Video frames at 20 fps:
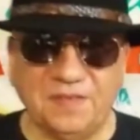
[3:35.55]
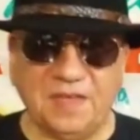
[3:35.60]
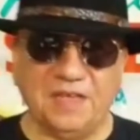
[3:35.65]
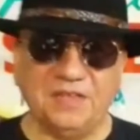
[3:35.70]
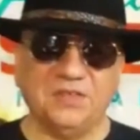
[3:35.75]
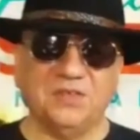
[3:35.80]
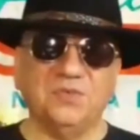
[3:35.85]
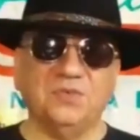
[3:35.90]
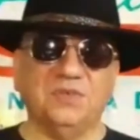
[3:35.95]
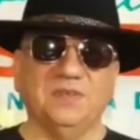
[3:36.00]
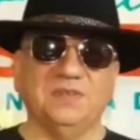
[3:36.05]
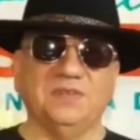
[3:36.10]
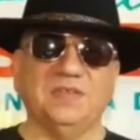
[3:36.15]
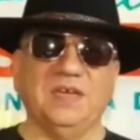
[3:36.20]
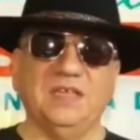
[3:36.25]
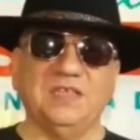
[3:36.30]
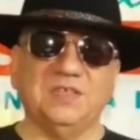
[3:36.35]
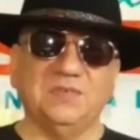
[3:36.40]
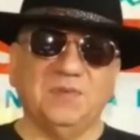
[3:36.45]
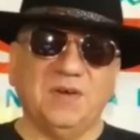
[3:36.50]

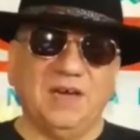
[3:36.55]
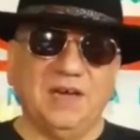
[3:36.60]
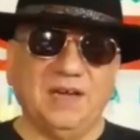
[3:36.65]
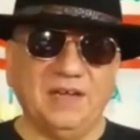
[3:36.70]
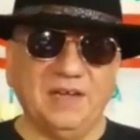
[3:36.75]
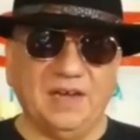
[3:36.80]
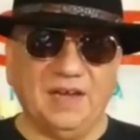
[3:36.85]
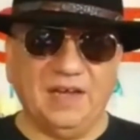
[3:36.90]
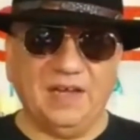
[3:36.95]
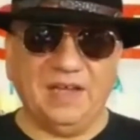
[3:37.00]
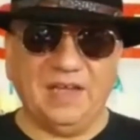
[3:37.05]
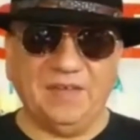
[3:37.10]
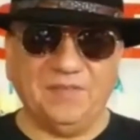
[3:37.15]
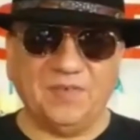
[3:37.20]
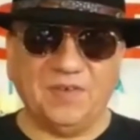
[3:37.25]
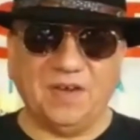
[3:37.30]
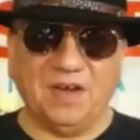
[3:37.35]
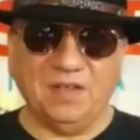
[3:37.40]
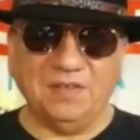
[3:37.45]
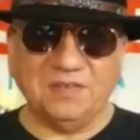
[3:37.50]
That's why I
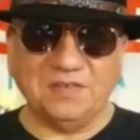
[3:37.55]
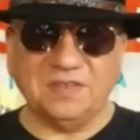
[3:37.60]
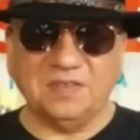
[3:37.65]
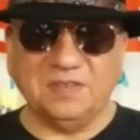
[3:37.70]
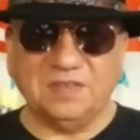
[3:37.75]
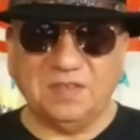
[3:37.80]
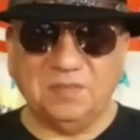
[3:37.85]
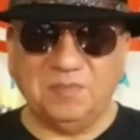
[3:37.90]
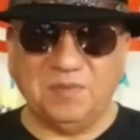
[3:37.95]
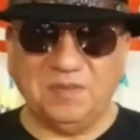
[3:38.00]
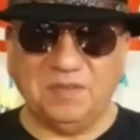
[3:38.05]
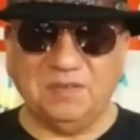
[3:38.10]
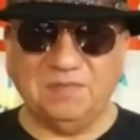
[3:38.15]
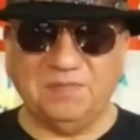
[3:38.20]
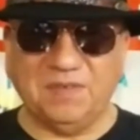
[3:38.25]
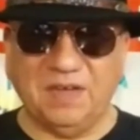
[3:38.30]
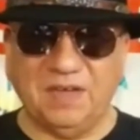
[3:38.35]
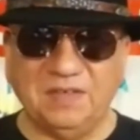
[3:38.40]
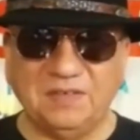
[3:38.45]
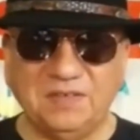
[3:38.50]
have constantly been
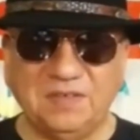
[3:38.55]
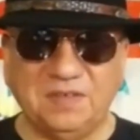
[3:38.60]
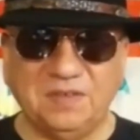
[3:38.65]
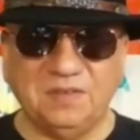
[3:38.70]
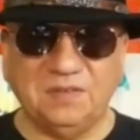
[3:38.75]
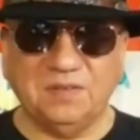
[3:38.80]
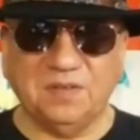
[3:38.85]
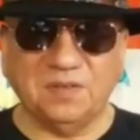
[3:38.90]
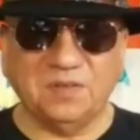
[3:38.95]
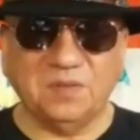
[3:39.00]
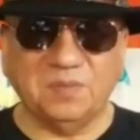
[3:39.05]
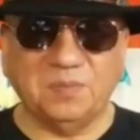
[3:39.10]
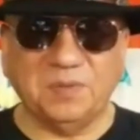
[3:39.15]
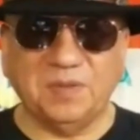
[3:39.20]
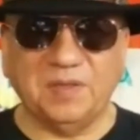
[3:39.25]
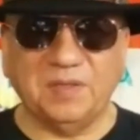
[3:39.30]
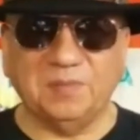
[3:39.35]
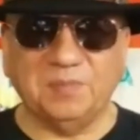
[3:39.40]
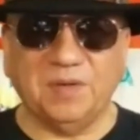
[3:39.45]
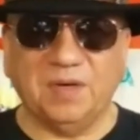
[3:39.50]
advising you not to
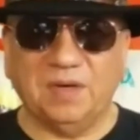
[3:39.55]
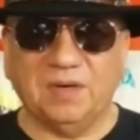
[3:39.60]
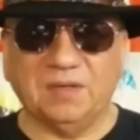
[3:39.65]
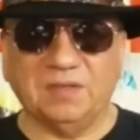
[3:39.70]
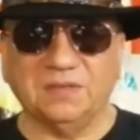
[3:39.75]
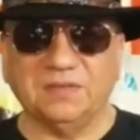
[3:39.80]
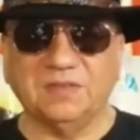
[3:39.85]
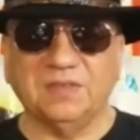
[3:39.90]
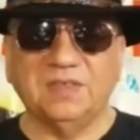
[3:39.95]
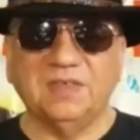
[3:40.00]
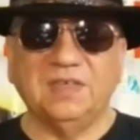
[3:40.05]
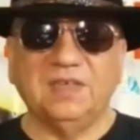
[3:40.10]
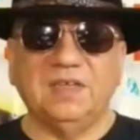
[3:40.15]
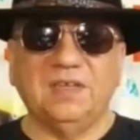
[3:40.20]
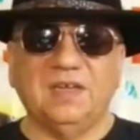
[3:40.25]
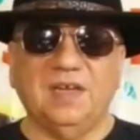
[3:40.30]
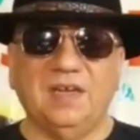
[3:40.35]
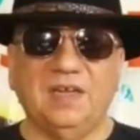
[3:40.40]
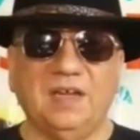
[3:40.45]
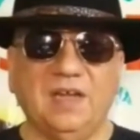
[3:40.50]
play at bars,
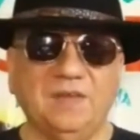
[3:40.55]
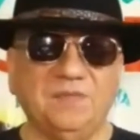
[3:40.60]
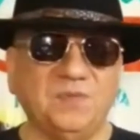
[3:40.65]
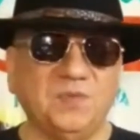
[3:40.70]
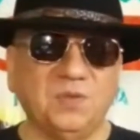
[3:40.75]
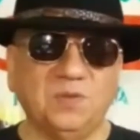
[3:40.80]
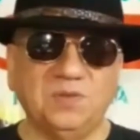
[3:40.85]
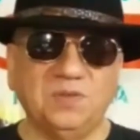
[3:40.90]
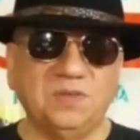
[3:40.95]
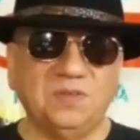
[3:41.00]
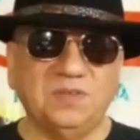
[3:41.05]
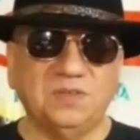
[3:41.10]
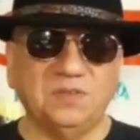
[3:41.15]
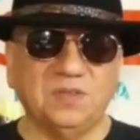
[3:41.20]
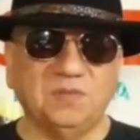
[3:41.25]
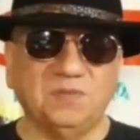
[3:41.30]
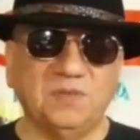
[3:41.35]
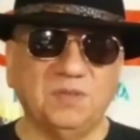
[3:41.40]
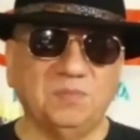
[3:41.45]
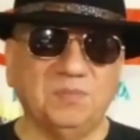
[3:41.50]
and I've told you this
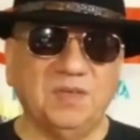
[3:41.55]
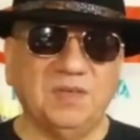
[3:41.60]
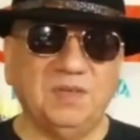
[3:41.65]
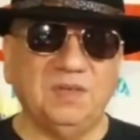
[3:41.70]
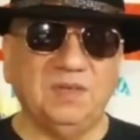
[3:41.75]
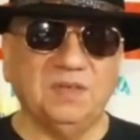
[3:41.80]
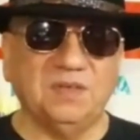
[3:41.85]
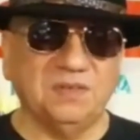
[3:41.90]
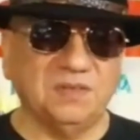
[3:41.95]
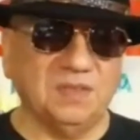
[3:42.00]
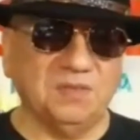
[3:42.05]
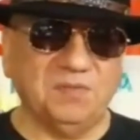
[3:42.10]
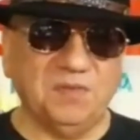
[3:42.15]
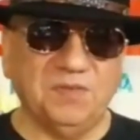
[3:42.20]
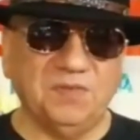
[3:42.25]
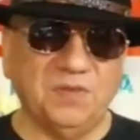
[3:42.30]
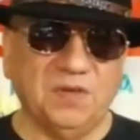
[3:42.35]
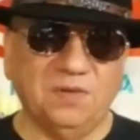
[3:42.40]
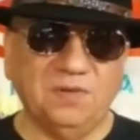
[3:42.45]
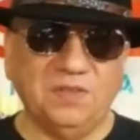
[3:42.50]
over the many years that
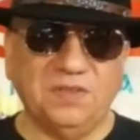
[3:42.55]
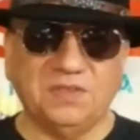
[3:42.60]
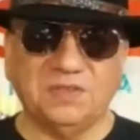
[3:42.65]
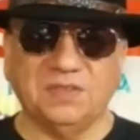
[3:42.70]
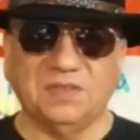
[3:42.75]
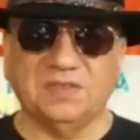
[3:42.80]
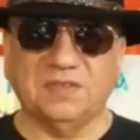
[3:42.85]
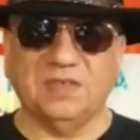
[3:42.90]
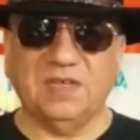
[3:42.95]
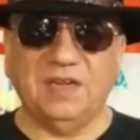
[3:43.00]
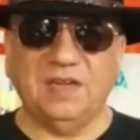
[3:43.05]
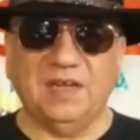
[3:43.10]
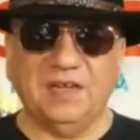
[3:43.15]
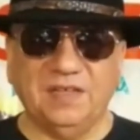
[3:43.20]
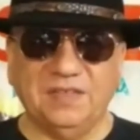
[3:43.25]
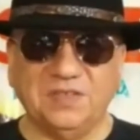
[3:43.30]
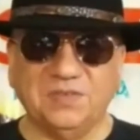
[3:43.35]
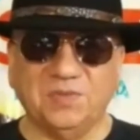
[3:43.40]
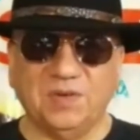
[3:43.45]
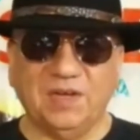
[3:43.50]
we've known each other, and
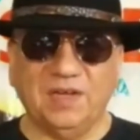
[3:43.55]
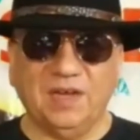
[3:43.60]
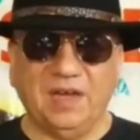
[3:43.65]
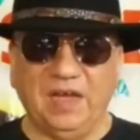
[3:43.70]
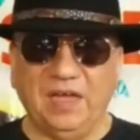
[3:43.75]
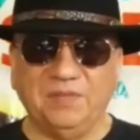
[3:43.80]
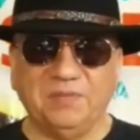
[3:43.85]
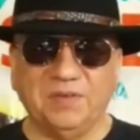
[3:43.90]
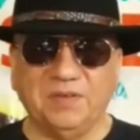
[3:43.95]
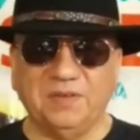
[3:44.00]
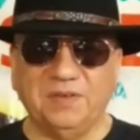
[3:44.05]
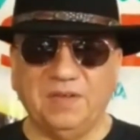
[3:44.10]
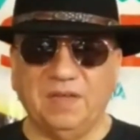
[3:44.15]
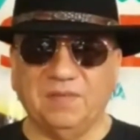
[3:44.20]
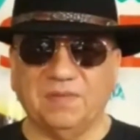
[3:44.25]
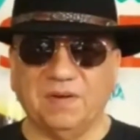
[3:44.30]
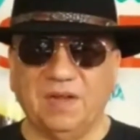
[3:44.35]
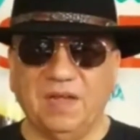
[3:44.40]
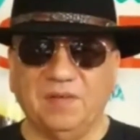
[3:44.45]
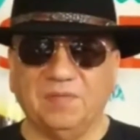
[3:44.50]
that's why I will
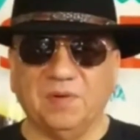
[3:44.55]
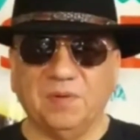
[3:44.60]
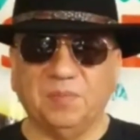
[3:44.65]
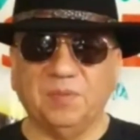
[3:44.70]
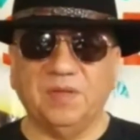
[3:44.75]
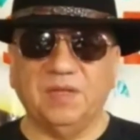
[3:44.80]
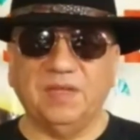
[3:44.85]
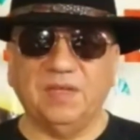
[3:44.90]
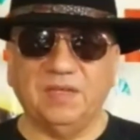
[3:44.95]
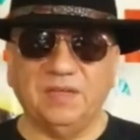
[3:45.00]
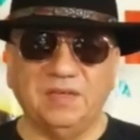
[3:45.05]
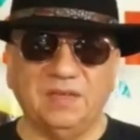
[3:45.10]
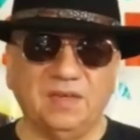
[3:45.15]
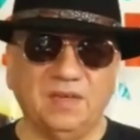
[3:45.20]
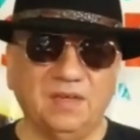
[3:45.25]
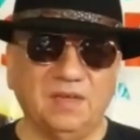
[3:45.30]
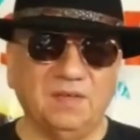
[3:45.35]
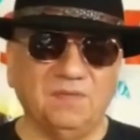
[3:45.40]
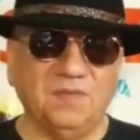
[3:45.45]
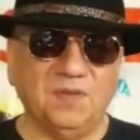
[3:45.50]
never ever play
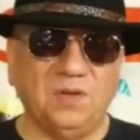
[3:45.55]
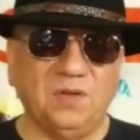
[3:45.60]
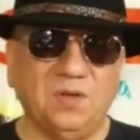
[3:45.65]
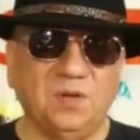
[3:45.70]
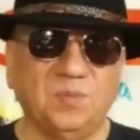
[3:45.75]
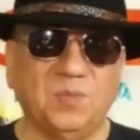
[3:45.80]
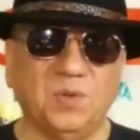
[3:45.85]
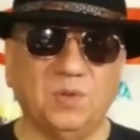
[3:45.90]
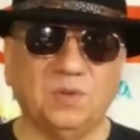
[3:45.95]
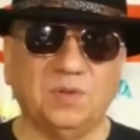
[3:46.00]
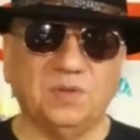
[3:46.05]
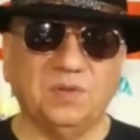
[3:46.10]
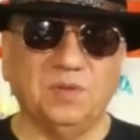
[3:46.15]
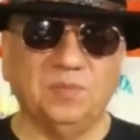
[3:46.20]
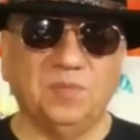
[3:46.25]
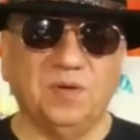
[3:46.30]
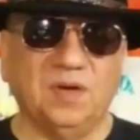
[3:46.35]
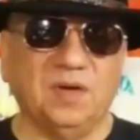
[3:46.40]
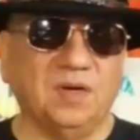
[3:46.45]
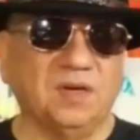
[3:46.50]
video poker
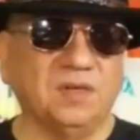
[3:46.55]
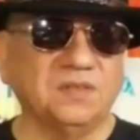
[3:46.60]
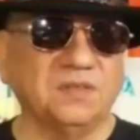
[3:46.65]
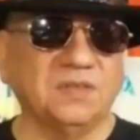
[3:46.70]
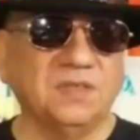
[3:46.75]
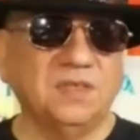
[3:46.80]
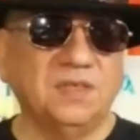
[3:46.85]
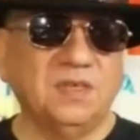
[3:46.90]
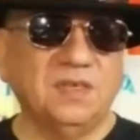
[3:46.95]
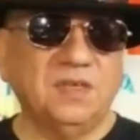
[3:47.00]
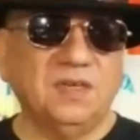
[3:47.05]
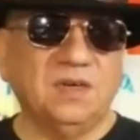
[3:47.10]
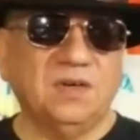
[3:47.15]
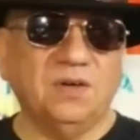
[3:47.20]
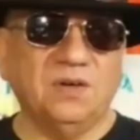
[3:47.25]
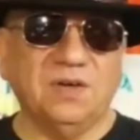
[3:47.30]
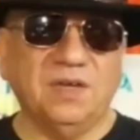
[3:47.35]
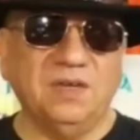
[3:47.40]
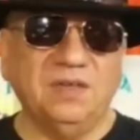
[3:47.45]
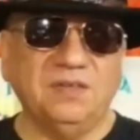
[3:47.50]
in bars
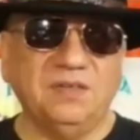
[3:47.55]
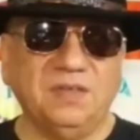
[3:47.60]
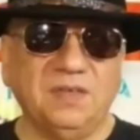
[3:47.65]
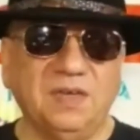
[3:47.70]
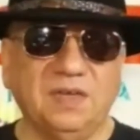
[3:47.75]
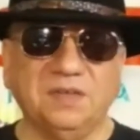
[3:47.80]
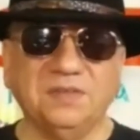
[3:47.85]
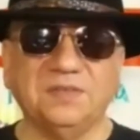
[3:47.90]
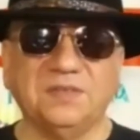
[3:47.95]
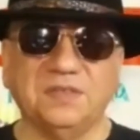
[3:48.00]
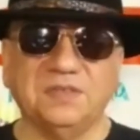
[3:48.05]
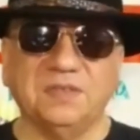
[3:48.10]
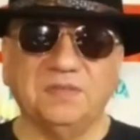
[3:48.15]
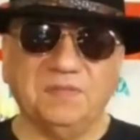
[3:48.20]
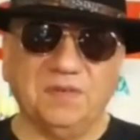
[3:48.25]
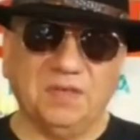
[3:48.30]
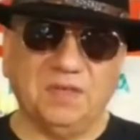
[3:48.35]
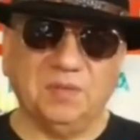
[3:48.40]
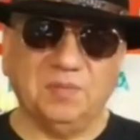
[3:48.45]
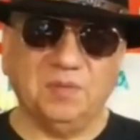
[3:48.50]
or anything else that's
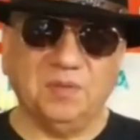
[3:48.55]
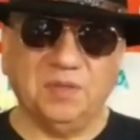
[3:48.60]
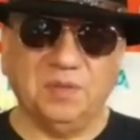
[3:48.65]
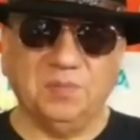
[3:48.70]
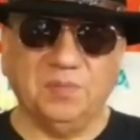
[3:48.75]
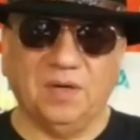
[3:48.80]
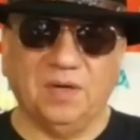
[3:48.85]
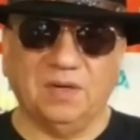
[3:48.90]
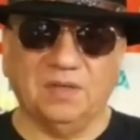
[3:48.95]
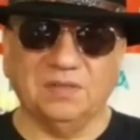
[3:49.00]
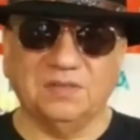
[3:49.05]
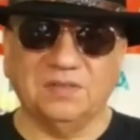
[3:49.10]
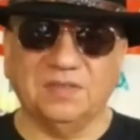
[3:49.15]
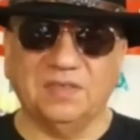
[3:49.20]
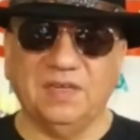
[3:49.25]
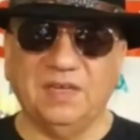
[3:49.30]
available in bars.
========
» Your objective: Reproduce all of the entries above word for word, but leave out their pictures.

» Expected answer:
Video frames at 20 fps:
[3:35.55]
[3:35.60]
[3:35.65]
[3:35.70]
[3:35.75]
[3:35.80]
[3:35.85]
[3:35.90]
[3:35.95]
[3:36.00]
[3:36.05]
[3:36.10]
[3:36.15]
[3:36.20]
[3:36.25]
[3:36.30]
[3:36.35]
[3:36.40]
[3:36.45]
[3:36.50]

[3:36.55]
[3:36.60]
[3:36.65]
[3:36.70]
[3:36.75]
[3:36.80]
[3:36.85]
[3:36.90]
[3:36.95]
[3:37.00]
[3:37.05]
[3:37.10]
[3:37.15]
[3:37.20]
[3:37.25]
[3:37.30]
[3:37.35]
[3:37.40]
[3:37.45]
[3:37.50]
That's why I
[3:37.55]
[3:37.60]
[3:37.65]
[3:37.70]
[3:37.75]
[3:37.80]
[3:37.85]
[3:37.90]
[3:37.95]
[3:38.00]
[3:38.05]
[3:38.10]
[3:38.15]
[3:38.20]
[3:38.25]
[3:38.30]
[3:38.35]
[3:38.40]
[3:38.45]
[3:38.50]
have constantly been
[3:38.55]
[3:38.60]
[3:38.65]
[3:38.70]
[3:38.75]
[3:38.80]
[3:38.85]
[3:38.90]
[3:38.95]
[3:39.00]
[3:39.05]
[3:39.10]
[3:39.15]
[3:39.20]
[3:39.25]
[3:39.30]
[3:39.35]
[3:39.40]
[3:39.45]
[3:39.50]
advising you not to
[3:39.55]
[3:39.60]
[3:39.65]
[3:39.70]
[3:39.75]
[3:39.80]
[3:39.85]
[3:39.90]
[3:39.95]
[3:40.00]
[3:40.05]
[3:40.10]
[3:40.15]
[3:40.20]
[3:40.25]
[3:40.30]
[3:40.35]
[3:40.40]
[3:40.45]
[3:40.50]
play at bars,
[3:40.55]
[3:40.60]
[3:40.65]
[3:40.70]
[3:40.75]
[3:40.80]
[3:40.85]
[3:40.90]
[3:40.95]
[3:41.00]
[3:41.05]
[3:41.10]
[3:41.15]
[3:41.20]
[3:41.25]
[3:41.30]
[3:41.35]
[3:41.40]
[3:41.45]
[3:41.50]
and I've told you this
[3:41.55]
[3:41.60]
[3:41.65]
[3:41.70]
[3:41.75]
[3:41.80]
[3:41.85]
[3:41.90]
[3:41.95]
[3:42.00]
[3:42.05]
[3:42.10]
[3:42.15]
[3:42.20]
[3:42.25]
[3:42.30]
[3:42.35]
[3:42.40]
[3:42.45]
[3:42.50]
over the many years that
[3:42.55]
[3:42.60]
[3:42.65]
[3:42.70]
[3:42.75]
[3:42.80]
[3:42.85]
[3:42.90]
[3:42.95]
[3:43.00]
[3:43.05]
[3:43.10]
[3:43.15]
[3:43.20]
[3:43.25]
[3:43.30]
[3:43.35]
[3:43.40]
[3:43.45]
[3:43.50]
we've known each other, and
[3:43.55]
[3:43.60]
[3:43.65]
[3:43.70]
[3:43.75]
[3:43.80]
[3:43.85]
[3:43.90]
[3:43.95]
[3:44.00]
[3:44.05]
[3:44.10]
[3:44.15]
[3:44.20]
[3:44.25]
[3:44.30]
[3:44.35]
[3:44.40]
[3:44.45]
[3:44.50]
that's why I will
[3:44.55]
[3:44.60]
[3:44.65]
[3:44.70]
[3:44.75]
[3:44.80]
[3:44.85]
[3:44.90]
[3:44.95]
[3:45.00]
[3:45.05]
[3:45.10]
[3:45.15]
[3:45.20]
[3:45.25]
[3:45.30]
[3:45.35]
[3:45.40]
[3:45.45]
[3:45.50]
never ever play
[3:45.55]
[3:45.60]
[3:45.65]
[3:45.70]
[3:45.75]
[3:45.80]
[3:45.85]
[3:45.90]
[3:45.95]
[3:46.00]
[3:46.05]
[3:46.10]
[3:46.15]
[3:46.20]
[3:46.25]
[3:46.30]
[3:46.35]
[3:46.40]
[3:46.45]
[3:46.50]
video poker
[3:46.55]
[3:46.60]
[3:46.65]
[3:46.70]
[3:46.75]
[3:46.80]
[3:46.85]
[3:46.90]
[3:46.95]
[3:47.00]
[3:47.05]
[3:47.10]
[3:47.15]
[3:47.20]
[3:47.25]
[3:47.30]
[3:47.35]
[3:47.40]
[3:47.45]
[3:47.50]
in bars
[3:47.55]
[3:47.60]
[3:47.65]
[3:47.70]
[3:47.75]
[3:47.80]
[3:47.85]
[3:47.90]
[3:47.95]
[3:48.00]
[3:48.05]
[3:48.10]
[3:48.15]
[3:48.20]
[3:48.25]
[3:48.30]
[3:48.35]
[3:48.40]
[3:48.45]
[3:48.50]
or anything else that's
[3:48.55]
[3:48.60]
[3:48.65]
[3:48.70]
[3:48.75]
[3:48.80]
[3:48.85]
[3:48.90]
[3:48.95]
[3:49.00]
[3:49.05]
[3:49.10]
[3:49.15]
[3:49.20]
[3:49.25]
[3:49.30]
available in bars.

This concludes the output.